Because antibiotics don’t work against viruses, viral pharyngitis is usually treated by treating symptoms to make you more comfortable until your body’s immune system defeats the infection.
These measures include:
- Get enough rest (in or out of bed).
- Take ibuprofen (Advil, Motrin), acetaminophen, or aspirin (adults only) to relieve a sore throat.
- Drink plenty of water to prevent dehydration.
- Gargle with warm salt water to ease a sore throat.
- Drink warm liquids (tea or broth) or cold liquids, and eat gelatin desserts or flavored ice creams to soothe the throat.
- Use a cool-mist vaporizer to relieve a dry throat.
- Using over-the-counter throat lozenges or numbing throat sprays.
These measures will help ease your discomfort with any throat infection. If you have strep throat, you will also take antibiotics to prevent complications.
Your doctor will prescribe a 10-day course of penicillin or amoxicillin to kill the strep bacteria.
If you are allergic to penicillin, including amoxicillin, you may be given erythromycin (sold under various brand names) or one of the other macrolides, such as azithromycin. Taking all of your medications is essential, even after feeling better.
In general, the prognosis is excellent.
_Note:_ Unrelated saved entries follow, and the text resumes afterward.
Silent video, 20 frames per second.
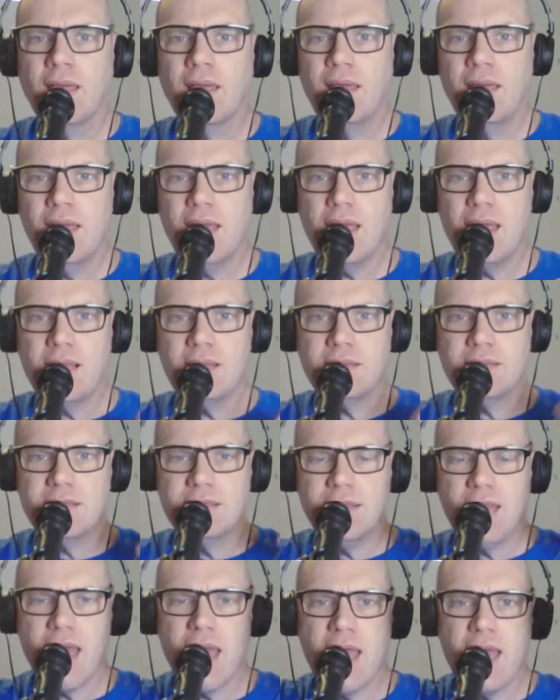
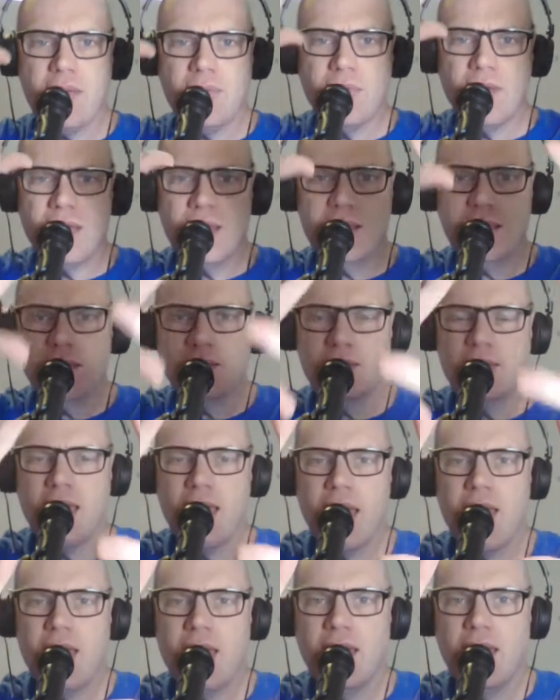His name is
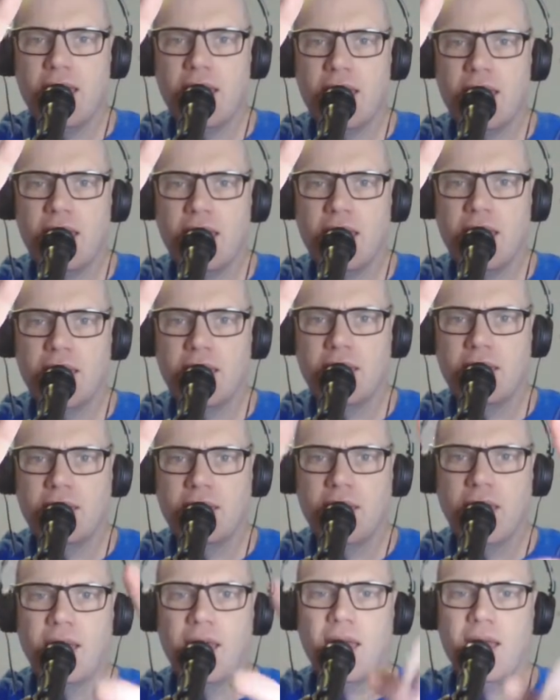
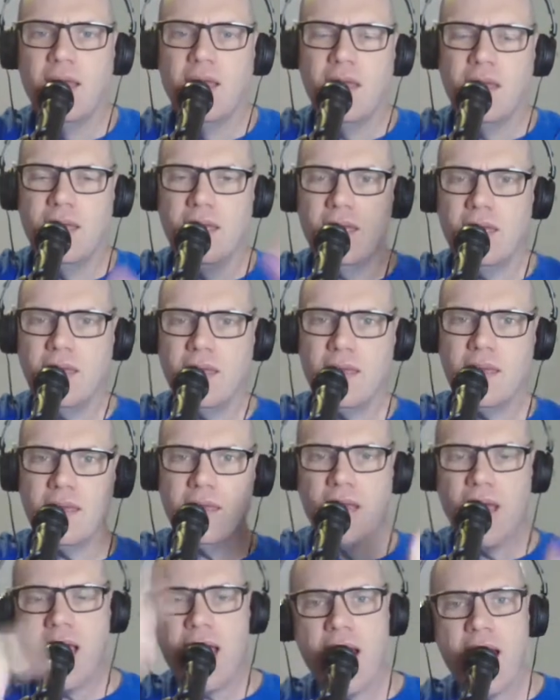ten.
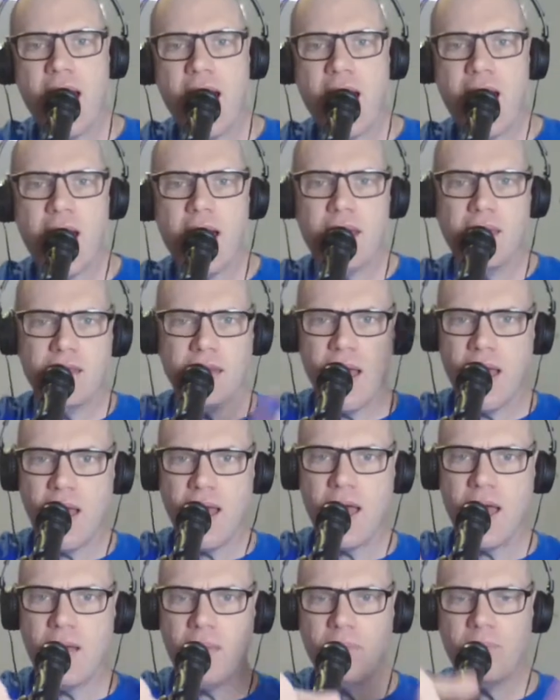He had
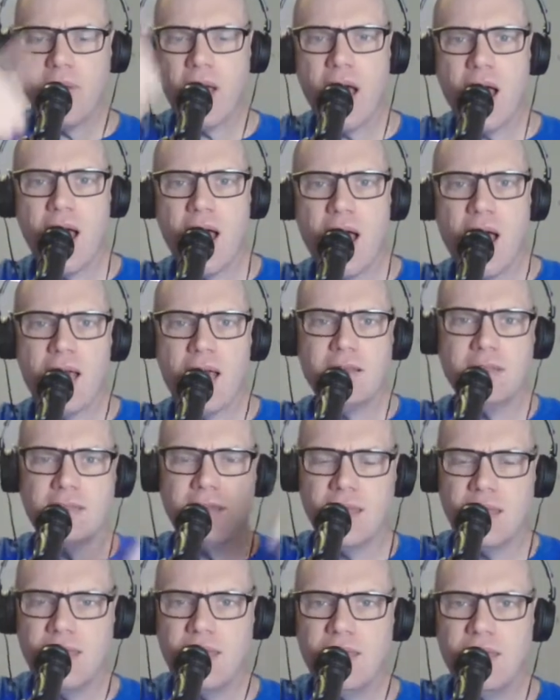a
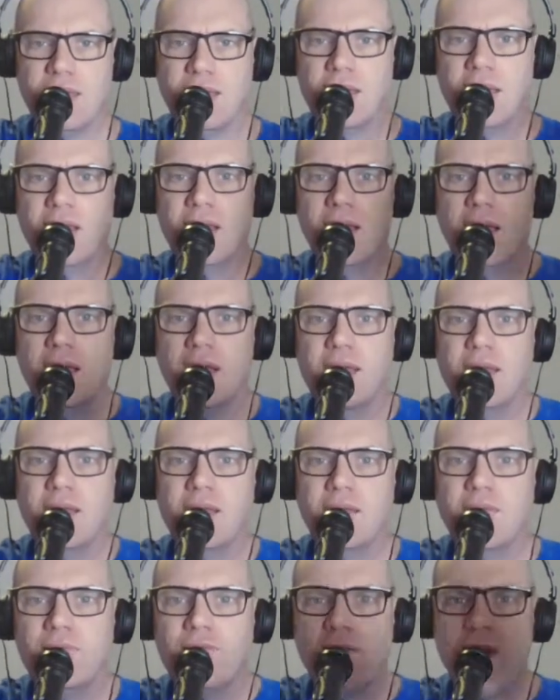party.
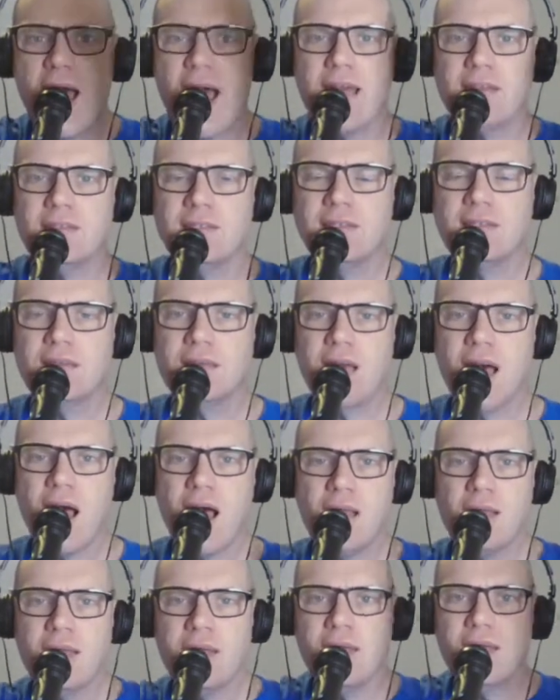Invited
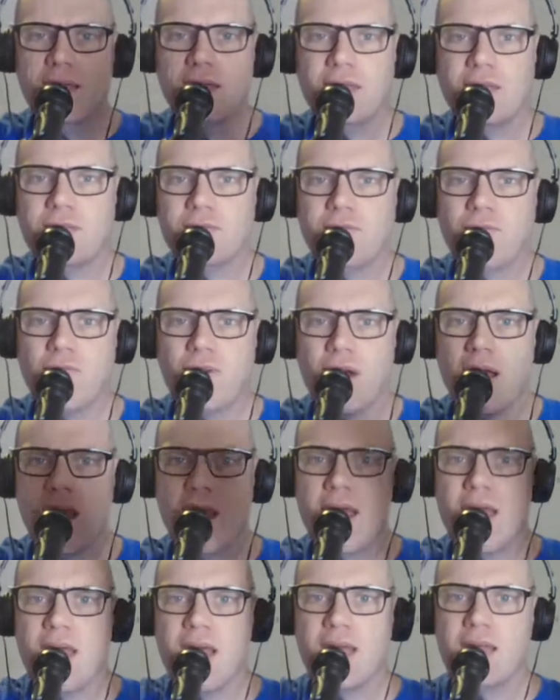all his
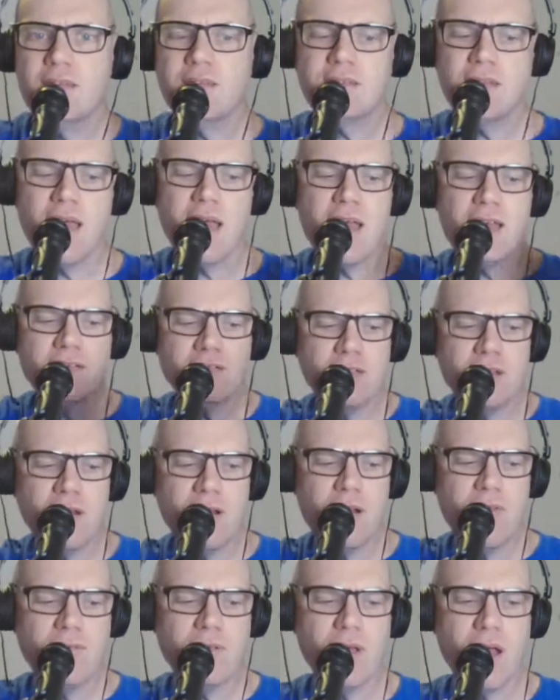friends. Yes, you
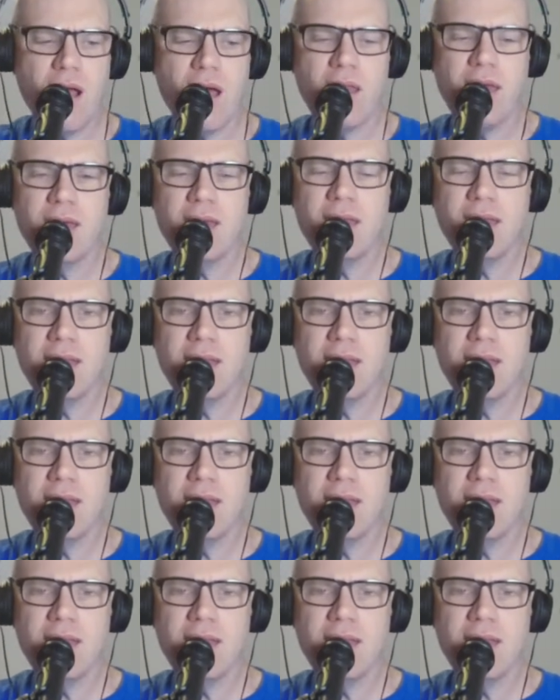have got it.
Most people with strep and viral pharyngitis make a full recovery without complications.
While it is impossible to prevent all infections, you can help decrease exposure and spread:
- Wash your hands often, especially after blowing your nose or caring for a child with a sore throat.
- If someone in your home has pharyngitis, keep their kitchen utensils and glasses separate from other family members. Wash these items thoroughly in hot, soapy water.
- If a young child with pharyngitis has been chewing or sucking on toys, wash these objects well with disinfectant soap and water, then rinse well.
- Promptly dispose of dirty tissues from nasal mucus and sneezes, and then wash your hands.
- Please do not allow a child diagnosed with strep to return to school or daycare until they take antibiotics for at least 24 hours and improve symptoms.